▸ Task objective: With the pictures left out, restate exactly the part below that opens with the line containing "Video frames at" and closes with the line containing "Transcript: So it's".

___ Available records ___

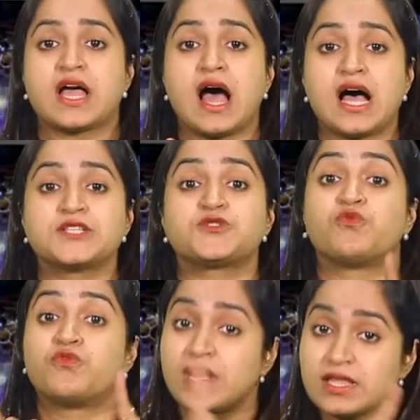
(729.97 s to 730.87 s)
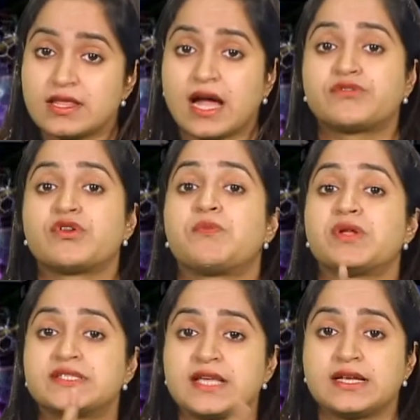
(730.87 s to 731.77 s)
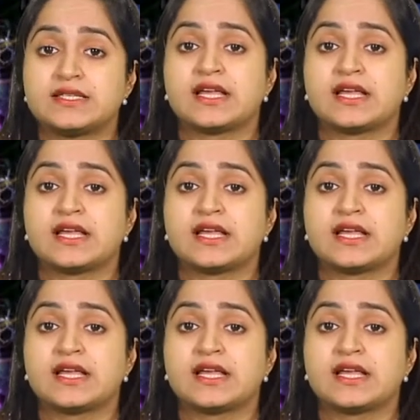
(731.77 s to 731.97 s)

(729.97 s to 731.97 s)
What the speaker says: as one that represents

___
___ Available records ___

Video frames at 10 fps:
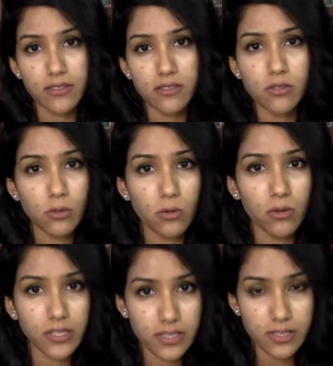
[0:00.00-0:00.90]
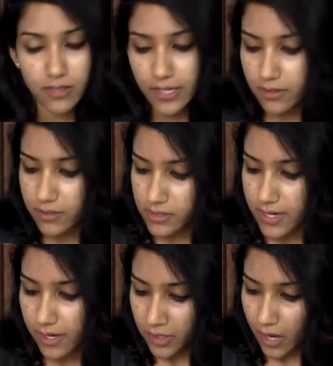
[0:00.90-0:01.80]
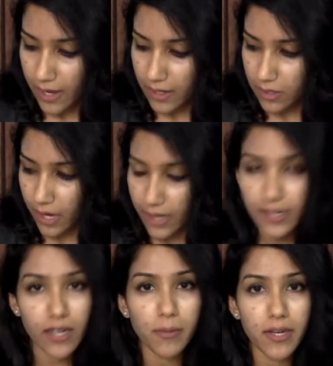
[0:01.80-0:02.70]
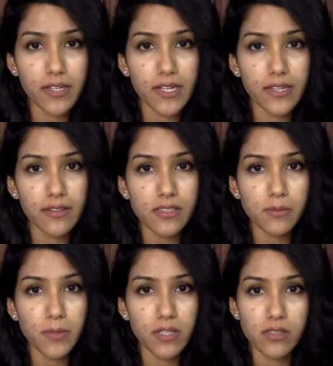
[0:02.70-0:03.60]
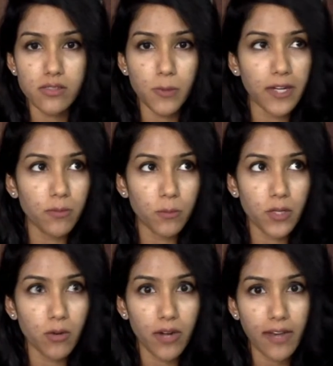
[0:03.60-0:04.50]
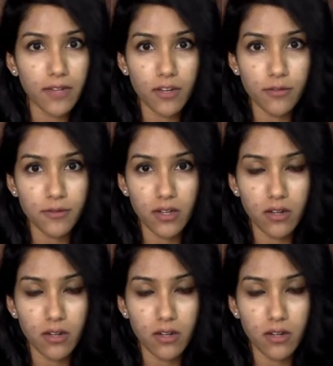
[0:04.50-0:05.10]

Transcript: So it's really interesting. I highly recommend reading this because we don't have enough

___
___ Available records ___

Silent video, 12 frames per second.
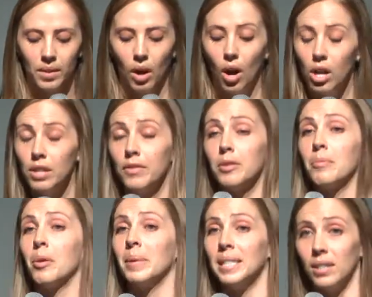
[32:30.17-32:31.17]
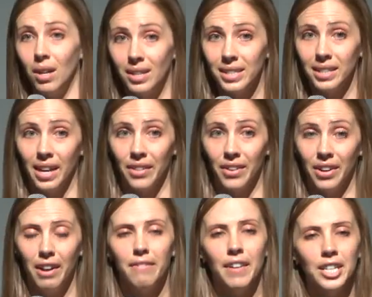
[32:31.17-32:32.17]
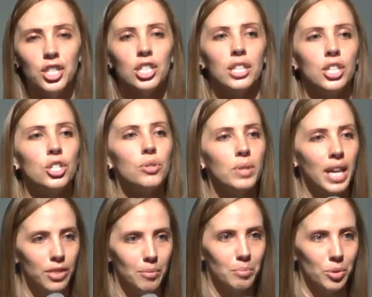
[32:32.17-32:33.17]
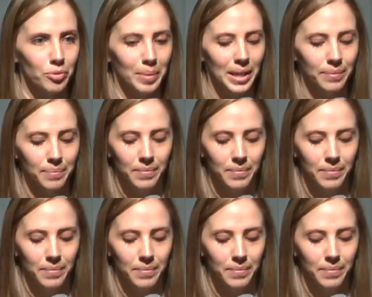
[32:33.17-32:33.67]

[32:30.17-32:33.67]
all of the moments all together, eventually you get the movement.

___

▸ Task result:
Video frames at 10 fps:
[0:00.00-0:00.90]
[0:00.90-0:01.80]
[0:01.80-0:02.70]
[0:02.70-0:03.60]
[0:03.60-0:04.50]
[0:04.50-0:05.10]

Transcript: So it's really interesting. I highly recommend reading this because we don't have enough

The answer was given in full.